Picking the closest recognition language before conversion usually does more for output quality than trying to clean up the wrong draft later.

Review the first subtitle draft

Treat the exported SRT as a strong first pass, then clean up names, punctuation, and line breaks before final delivery.

Export for real downstream work

The output is designed for subtitle review, show notes, searchable archives, and editor handoff instead of being trapped inside a dashboard.

Best fit

When the homepage converter is the right starting point

Use the homepage when the job is straightforward: you have recorded audio, you want subtitle-ready output, and you do not need a full transcript workspace just to get a usable first draft.

If the source file is already fixed as MP3 or the workflow is specifically podcast-focused, the MP3-to-SRT or podcast-transcription pages are better follow-up routes because their copy, FAQs, and internal links stay closer to that intent.

  • Best for direct audio-to-SRT jobs
  • Good fit for podcasts, interviews, narration, show notes, and clip captions
  • Use format-specific pages when the file type is already the main constraint

Workflow details

What to know before you start the conversion

The current browser workflow is designed for recordings up to 30 minutes. That keeps the product aligned with fast-turnaround jobs such as social clips, podcast segments, interviews, and standard subtitle prep instead of extremely long archive projects.

You will usually get the cleanest first draft when the audio is clear, the dominant language is selected correctly, and the team expects a review pass after export.

  • Files longer than 30 minutes should be trimmed or split before upload
  • Single-speaker or cleaner source audio reduces cleanup time
  • The SRT export is meant to be reviewed, not treated as final by default

Output

Why subtitle-ready SRT output matters

A lot of teams do not need a complex transcript workspace as the first output. They need a file they can open in an editor, review, and hand to the next person in the production chain.

Keeping the output centered on SRT makes the workflow easier to understand, easier to ship, and easier to reuse for show notes, searchable archives, and clip publishing.

Process

How to convert audio to SRT with VividScribe

01

Upload audio

Choose an audio file and start the audio to srt conversion workflow directly in the browser.

02

Verify once

Cloudflare Turnstile checks for human traffic before the recognition workflow begins.

03

Transcribe and assemble

The Worker relays the job to the transcription backend, then assembles the result into subtitle-ready text.

04

Review and export

Open the draft, copy the text if needed, and download the SRT file for final editing.

Explore more

Core audio to SRT pages and next steps

FAQ

Questions about Convert audio to SRT online

How does VividScribe handle audio to srt?

The browser prepares the file locally, Cloudflare Turnstile verifies the session, and the Worker returns a subtitle-ready SRT draft you can review immediately.

Which files work best?

MP3, WAV, M4A, FLAC, and WEBM audio usually work well in modern Chromium-based browsers.

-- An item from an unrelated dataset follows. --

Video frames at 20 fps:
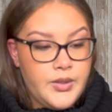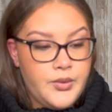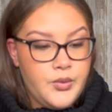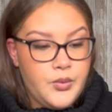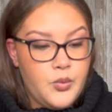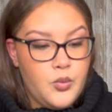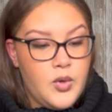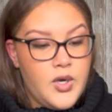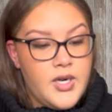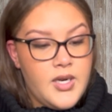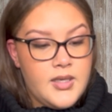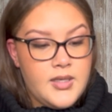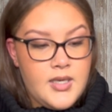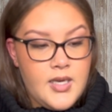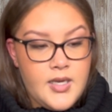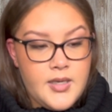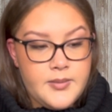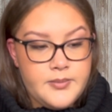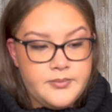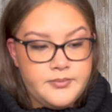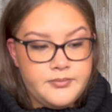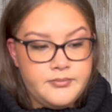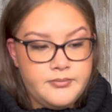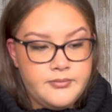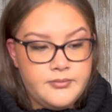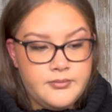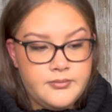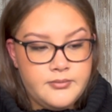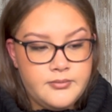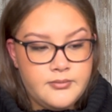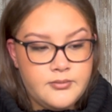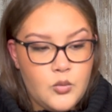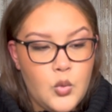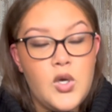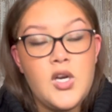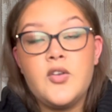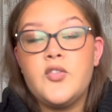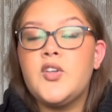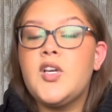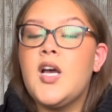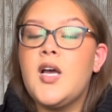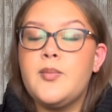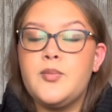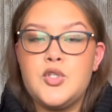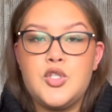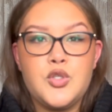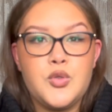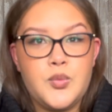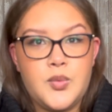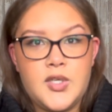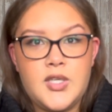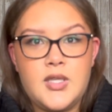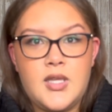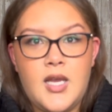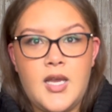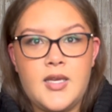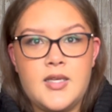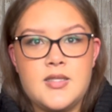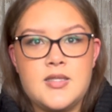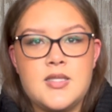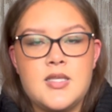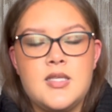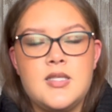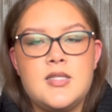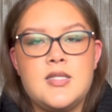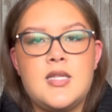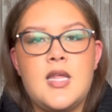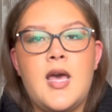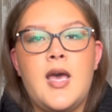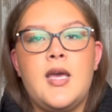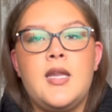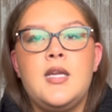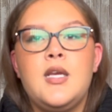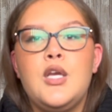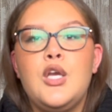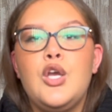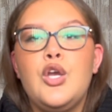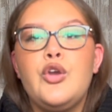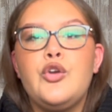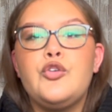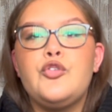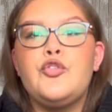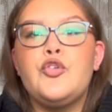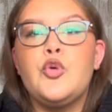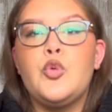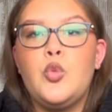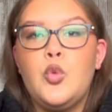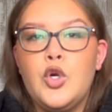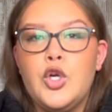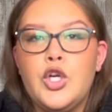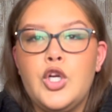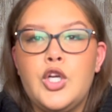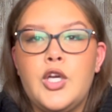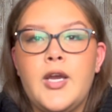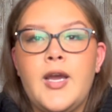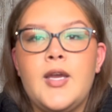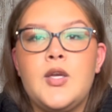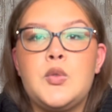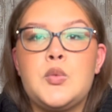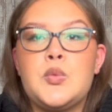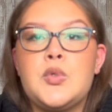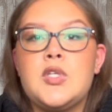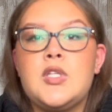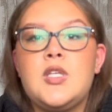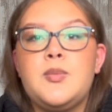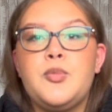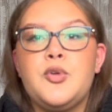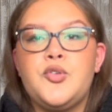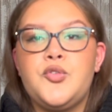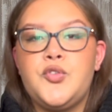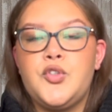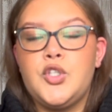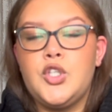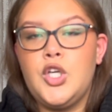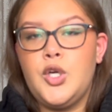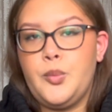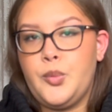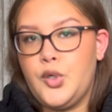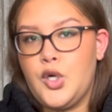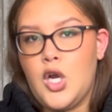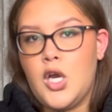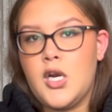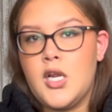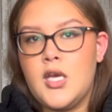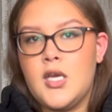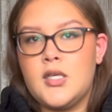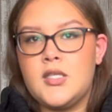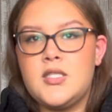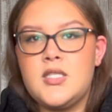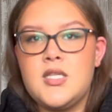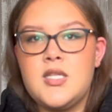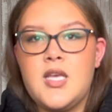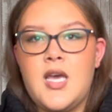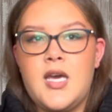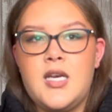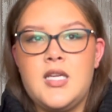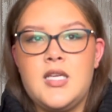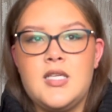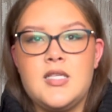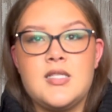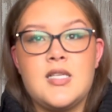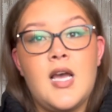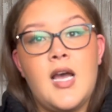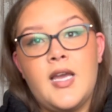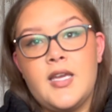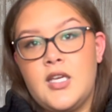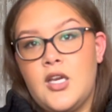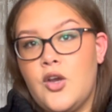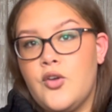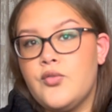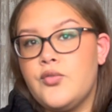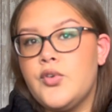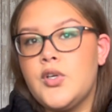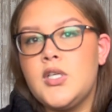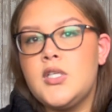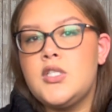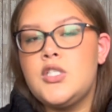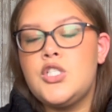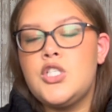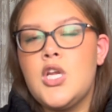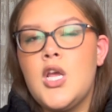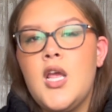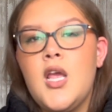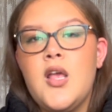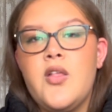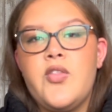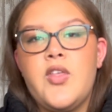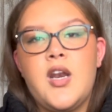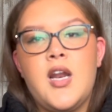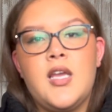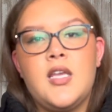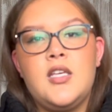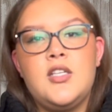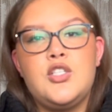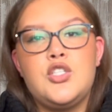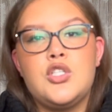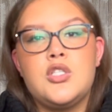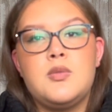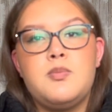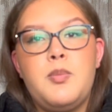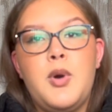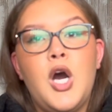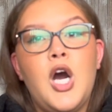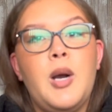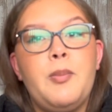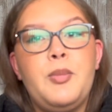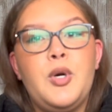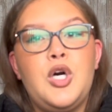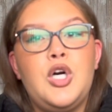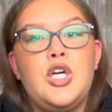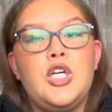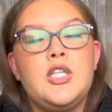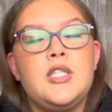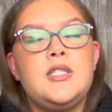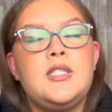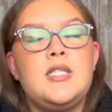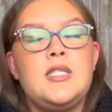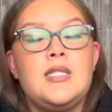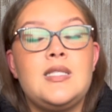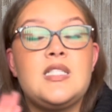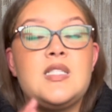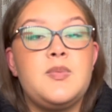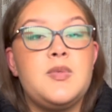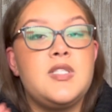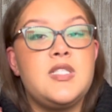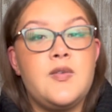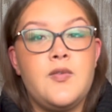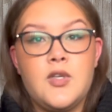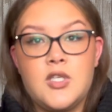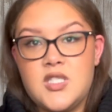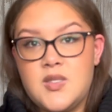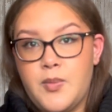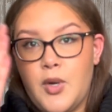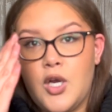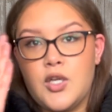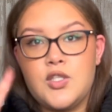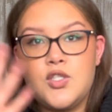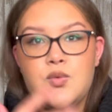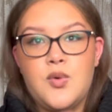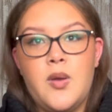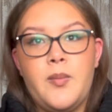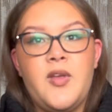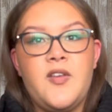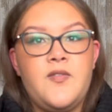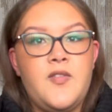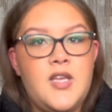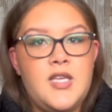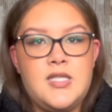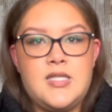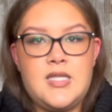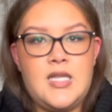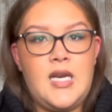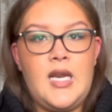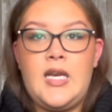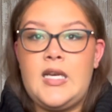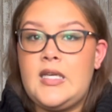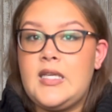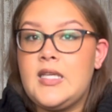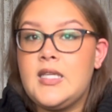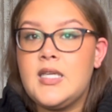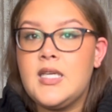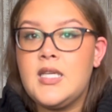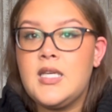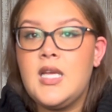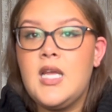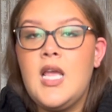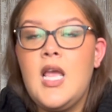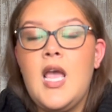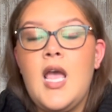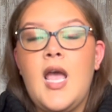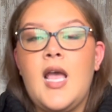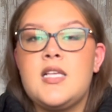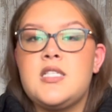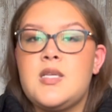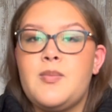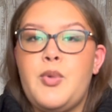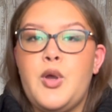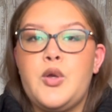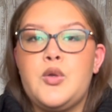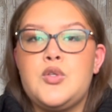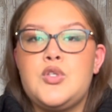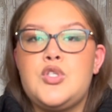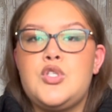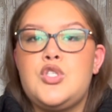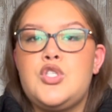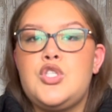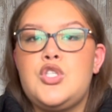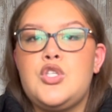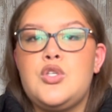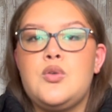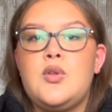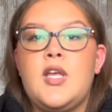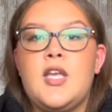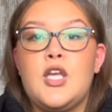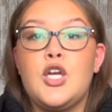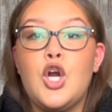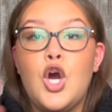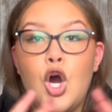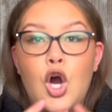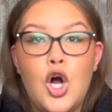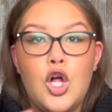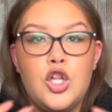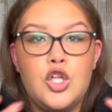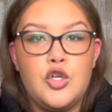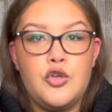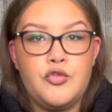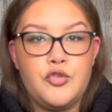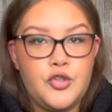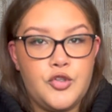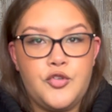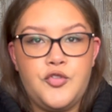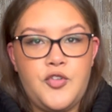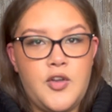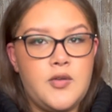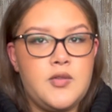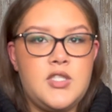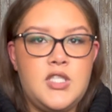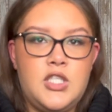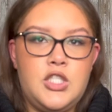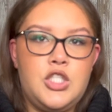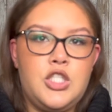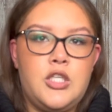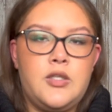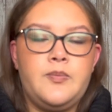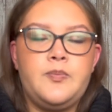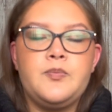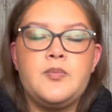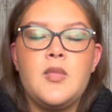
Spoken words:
what I've come to realize is that for work, I really prefer a product that is high coverage, that I can just pop on in the specific spots around my face that I need it, as opposed to like an all over foundation.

The current browser workflow is designed for files up to 30 minutes, and clear single-speaker audio produces cleaner drafts.

Is the SRT file already final?

Think of it as a strong first draft. You can export the SRT immediately, then refine punctuation, timing, or speaker labels in your editing workflow.

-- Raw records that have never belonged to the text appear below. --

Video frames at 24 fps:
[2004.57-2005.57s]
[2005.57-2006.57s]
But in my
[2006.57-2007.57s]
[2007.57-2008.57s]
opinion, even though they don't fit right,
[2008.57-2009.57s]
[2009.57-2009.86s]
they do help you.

Why does VividScribe ask for human verification first?

The verification step keeps automated abuse away from the transcription proxy so the hosted tool remains usable for real visitors.

Is VividScribe a good fit for podcast transcription?

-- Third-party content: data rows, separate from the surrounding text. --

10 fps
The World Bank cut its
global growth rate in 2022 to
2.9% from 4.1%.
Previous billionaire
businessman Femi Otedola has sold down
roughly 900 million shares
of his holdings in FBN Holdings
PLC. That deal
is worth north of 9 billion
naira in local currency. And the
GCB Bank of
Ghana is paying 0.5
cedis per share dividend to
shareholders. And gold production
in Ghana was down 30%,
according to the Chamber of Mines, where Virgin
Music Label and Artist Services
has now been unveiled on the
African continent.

Yes. Podcast transcription is one of the strongest fits for the site, especially when the team wants transcript text, show notes, clips, and subtitle-ready SRT from the same recording.

Can I browse the site by workflow instead of starting from the homepage?

Yes. Use the tools hub, languages hub, alternatives hub, or use-case hub if you want to land on a page that matches a more specific search or workflow.